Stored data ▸
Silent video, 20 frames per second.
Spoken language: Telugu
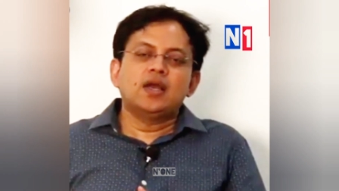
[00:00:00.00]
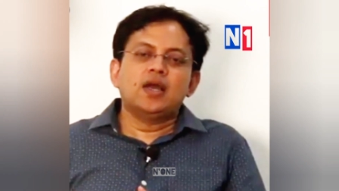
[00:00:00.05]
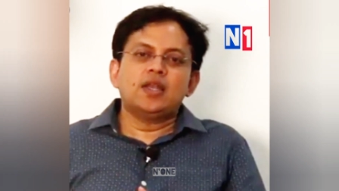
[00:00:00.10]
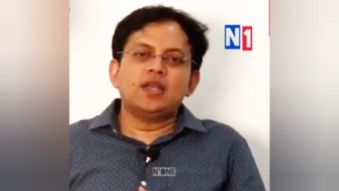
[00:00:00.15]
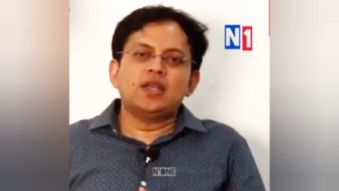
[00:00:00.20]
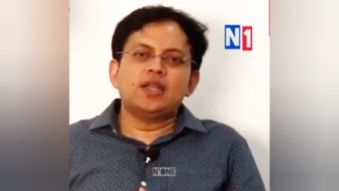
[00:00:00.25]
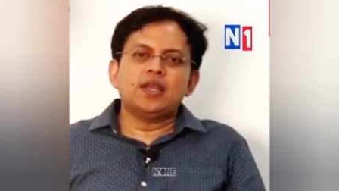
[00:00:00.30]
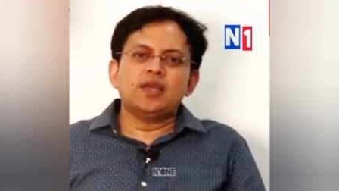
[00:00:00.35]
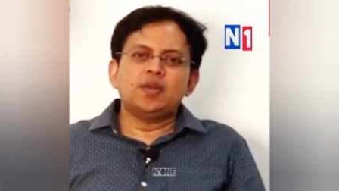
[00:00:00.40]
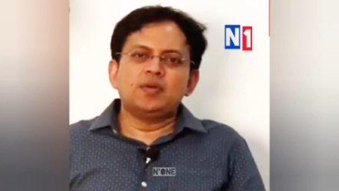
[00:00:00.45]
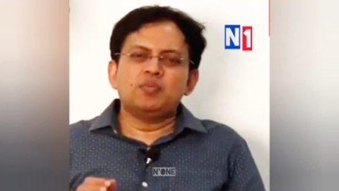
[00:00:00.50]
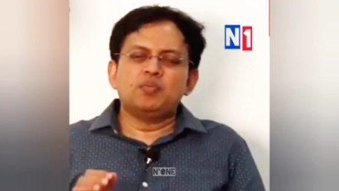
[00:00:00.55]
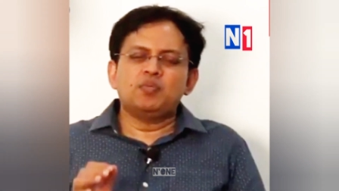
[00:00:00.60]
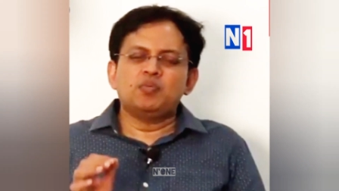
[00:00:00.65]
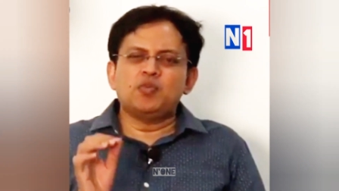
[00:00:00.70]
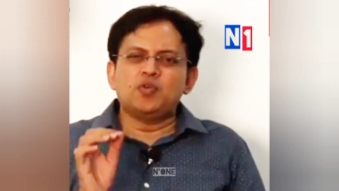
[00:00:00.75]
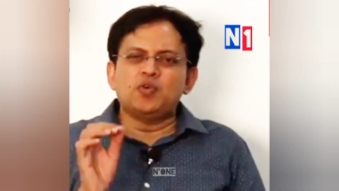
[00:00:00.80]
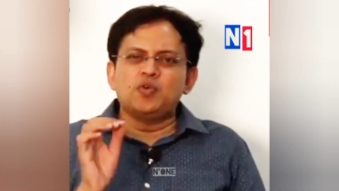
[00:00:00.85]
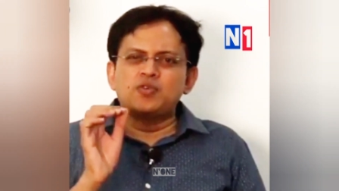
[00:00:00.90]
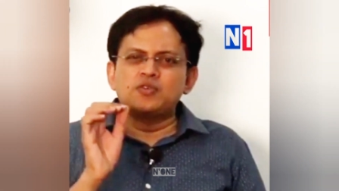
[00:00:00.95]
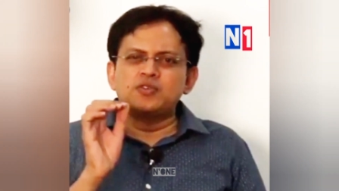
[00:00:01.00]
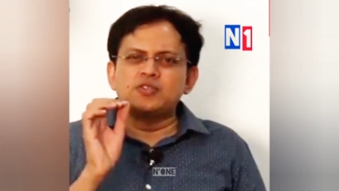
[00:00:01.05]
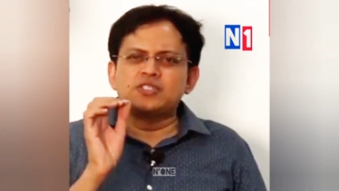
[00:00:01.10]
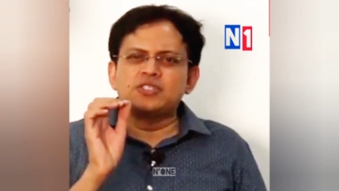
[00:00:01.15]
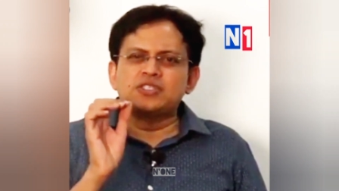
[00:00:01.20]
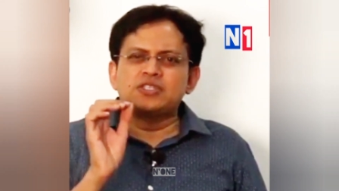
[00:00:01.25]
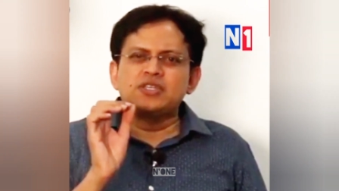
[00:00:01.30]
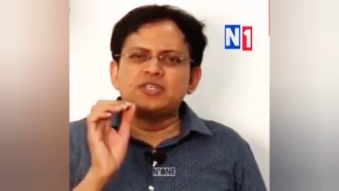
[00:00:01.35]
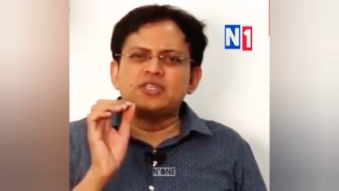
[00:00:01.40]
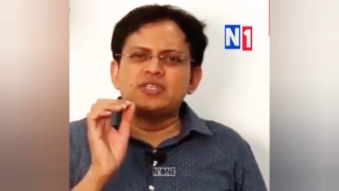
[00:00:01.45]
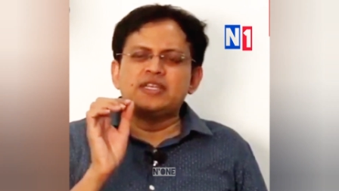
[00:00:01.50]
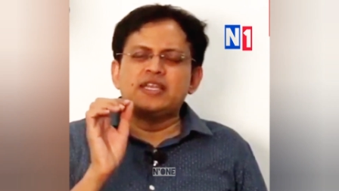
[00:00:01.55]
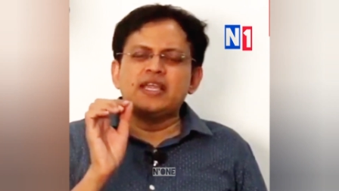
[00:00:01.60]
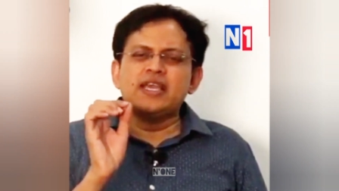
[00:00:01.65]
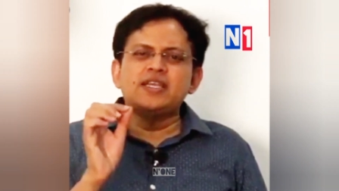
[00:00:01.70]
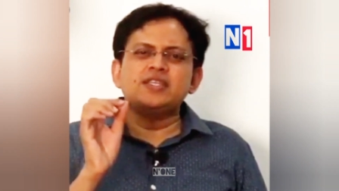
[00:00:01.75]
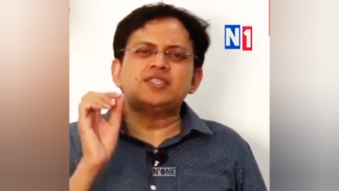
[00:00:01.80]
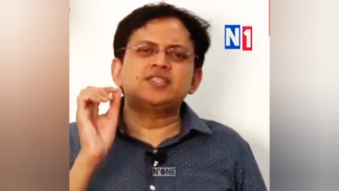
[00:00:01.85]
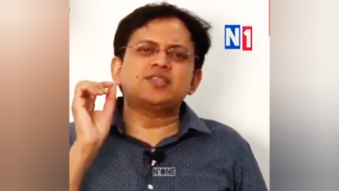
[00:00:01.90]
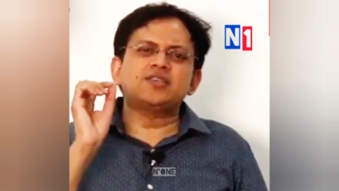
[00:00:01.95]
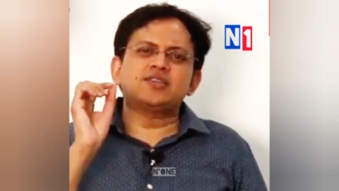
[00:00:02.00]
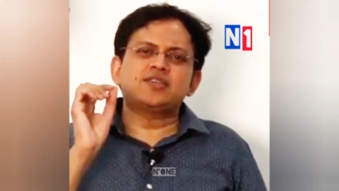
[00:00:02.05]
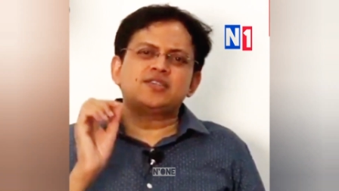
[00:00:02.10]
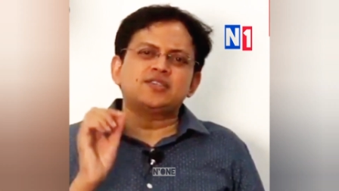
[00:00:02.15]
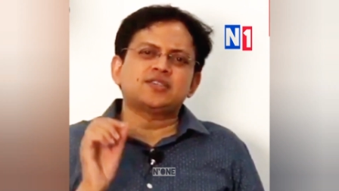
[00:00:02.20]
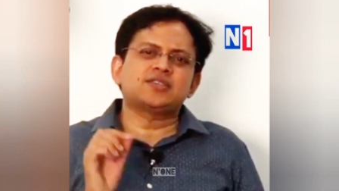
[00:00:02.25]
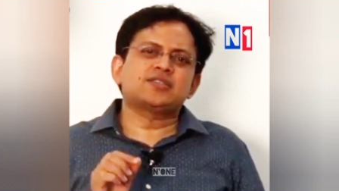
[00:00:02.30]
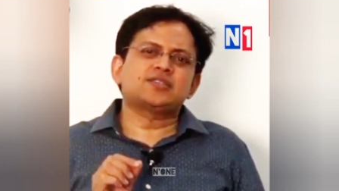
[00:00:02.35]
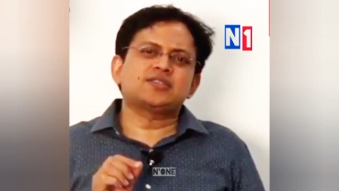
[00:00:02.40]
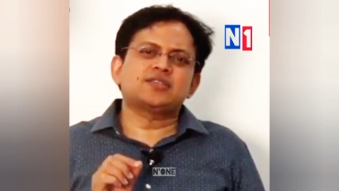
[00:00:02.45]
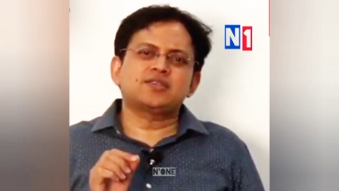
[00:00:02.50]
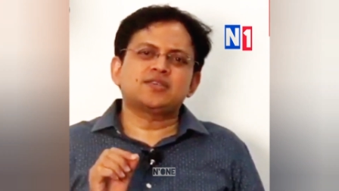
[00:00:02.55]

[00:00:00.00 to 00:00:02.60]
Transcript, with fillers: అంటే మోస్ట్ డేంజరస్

---

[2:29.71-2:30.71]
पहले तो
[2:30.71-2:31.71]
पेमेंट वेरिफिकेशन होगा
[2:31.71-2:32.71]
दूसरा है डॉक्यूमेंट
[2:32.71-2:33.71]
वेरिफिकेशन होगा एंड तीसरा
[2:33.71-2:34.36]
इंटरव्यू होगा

Work instructions ▸ Working from the entries above, please transcribe only the lines from the line with "Silent video, 20 frames per second." through the line with "[00:00:00.70]", exactly, with both end lines and without pictures.

Solved problem ▸
Silent video, 20 frames per second.
Spoken language: Telugu
[00:00:00.00]
[00:00:00.05]
[00:00:00.10]
[00:00:00.15]
[00:00:00.20]
[00:00:00.25]
[00:00:00.30]
[00:00:00.35]
[00:00:00.40]
[00:00:00.45]
[00:00:00.50]
[00:00:00.55]
[00:00:00.60]
[00:00:00.65]
[00:00:00.70]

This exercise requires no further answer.